## [Problem description]
Only the lines below starting at the one that contains "(1256.14 s)" and ending at the one that contains "(1257.94 s)" are to be reproduced, exactly and with both ends kept.

>>>

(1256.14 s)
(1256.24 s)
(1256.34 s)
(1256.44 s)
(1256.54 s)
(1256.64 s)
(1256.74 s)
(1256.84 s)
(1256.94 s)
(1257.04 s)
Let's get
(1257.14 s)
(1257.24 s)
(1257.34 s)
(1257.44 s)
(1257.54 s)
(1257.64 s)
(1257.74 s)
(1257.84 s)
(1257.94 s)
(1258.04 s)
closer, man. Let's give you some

<<<
>>>

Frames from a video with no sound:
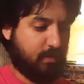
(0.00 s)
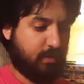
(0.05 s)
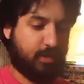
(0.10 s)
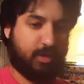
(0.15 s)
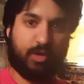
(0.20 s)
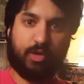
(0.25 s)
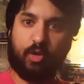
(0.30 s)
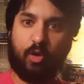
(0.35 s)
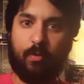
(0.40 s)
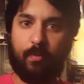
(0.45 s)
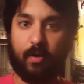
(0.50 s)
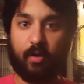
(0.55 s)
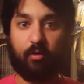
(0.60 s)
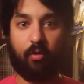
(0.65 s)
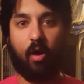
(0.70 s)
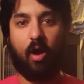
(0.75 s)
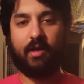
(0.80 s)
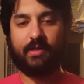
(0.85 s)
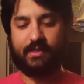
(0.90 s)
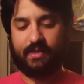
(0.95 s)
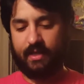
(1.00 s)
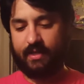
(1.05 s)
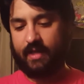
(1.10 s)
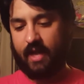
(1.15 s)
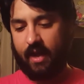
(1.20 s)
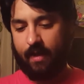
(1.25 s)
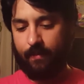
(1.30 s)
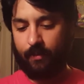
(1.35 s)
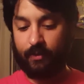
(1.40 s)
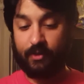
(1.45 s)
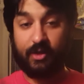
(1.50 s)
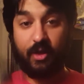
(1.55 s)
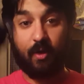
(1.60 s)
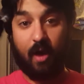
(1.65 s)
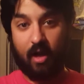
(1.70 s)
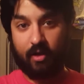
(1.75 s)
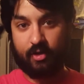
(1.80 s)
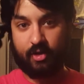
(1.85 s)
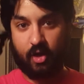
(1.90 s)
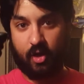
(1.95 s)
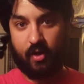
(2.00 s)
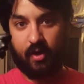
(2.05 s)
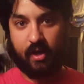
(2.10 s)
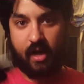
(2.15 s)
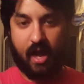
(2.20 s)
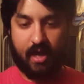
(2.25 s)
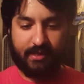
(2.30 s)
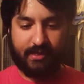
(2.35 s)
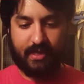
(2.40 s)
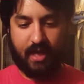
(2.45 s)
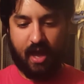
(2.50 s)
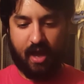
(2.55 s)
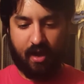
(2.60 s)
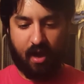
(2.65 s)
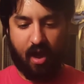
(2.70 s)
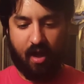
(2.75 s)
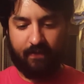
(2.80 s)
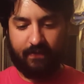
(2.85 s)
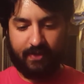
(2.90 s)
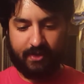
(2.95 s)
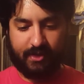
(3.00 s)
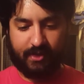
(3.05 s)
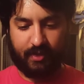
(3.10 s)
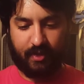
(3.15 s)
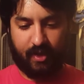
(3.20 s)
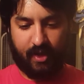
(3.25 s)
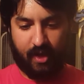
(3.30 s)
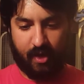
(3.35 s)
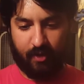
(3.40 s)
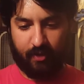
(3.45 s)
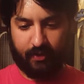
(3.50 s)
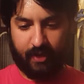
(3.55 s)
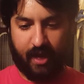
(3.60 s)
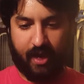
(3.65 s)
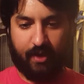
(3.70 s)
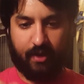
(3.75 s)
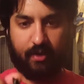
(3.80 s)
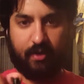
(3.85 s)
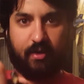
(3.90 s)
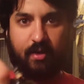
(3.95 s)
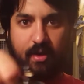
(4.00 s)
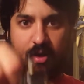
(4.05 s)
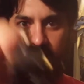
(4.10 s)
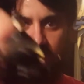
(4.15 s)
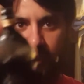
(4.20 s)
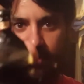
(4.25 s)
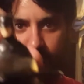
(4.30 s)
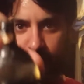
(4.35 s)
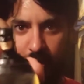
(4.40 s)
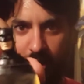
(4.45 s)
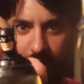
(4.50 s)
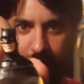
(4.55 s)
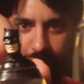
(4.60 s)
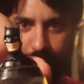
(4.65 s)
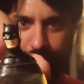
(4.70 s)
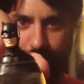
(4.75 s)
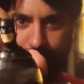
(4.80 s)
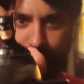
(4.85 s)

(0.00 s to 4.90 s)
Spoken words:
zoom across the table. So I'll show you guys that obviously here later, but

<<<
>>>

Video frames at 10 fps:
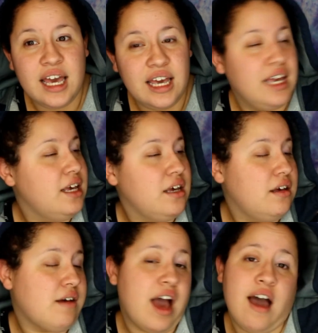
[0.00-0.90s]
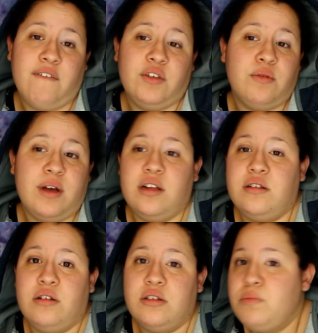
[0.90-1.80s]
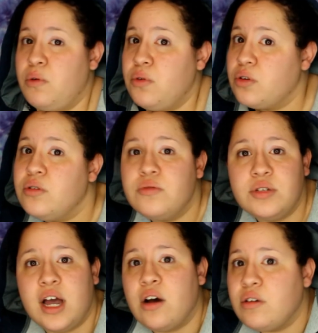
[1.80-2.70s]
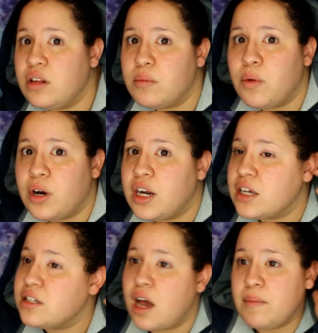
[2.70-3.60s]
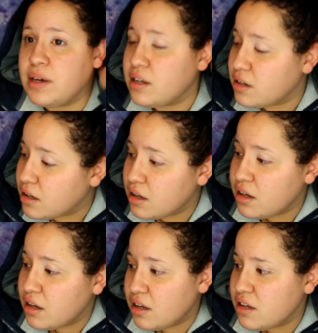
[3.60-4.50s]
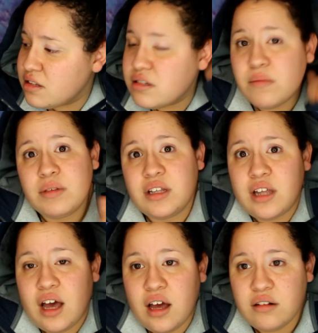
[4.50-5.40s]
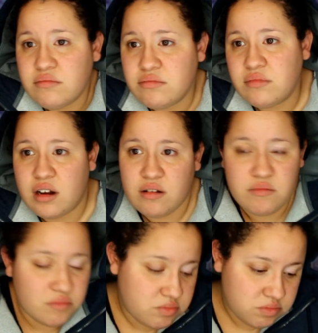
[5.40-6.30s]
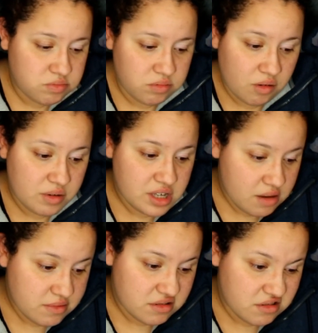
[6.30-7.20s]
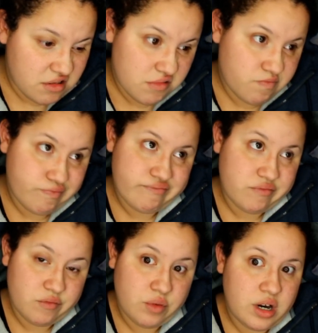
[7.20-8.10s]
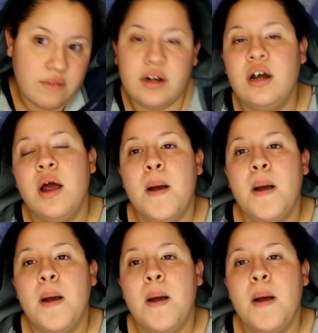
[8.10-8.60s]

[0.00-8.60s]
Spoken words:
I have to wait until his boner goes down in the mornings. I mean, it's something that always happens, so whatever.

<<<

## [Solution for this task]
(1256.14 s)
(1256.24 s)
(1256.34 s)
(1256.44 s)
(1256.54 s)
(1256.64 s)
(1256.74 s)
(1256.84 s)
(1256.94 s)
(1257.04 s)
Let's get
(1257.14 s)
(1257.24 s)
(1257.34 s)
(1257.44 s)
(1257.54 s)
(1257.64 s)
(1257.74 s)
(1257.84 s)
(1257.94 s)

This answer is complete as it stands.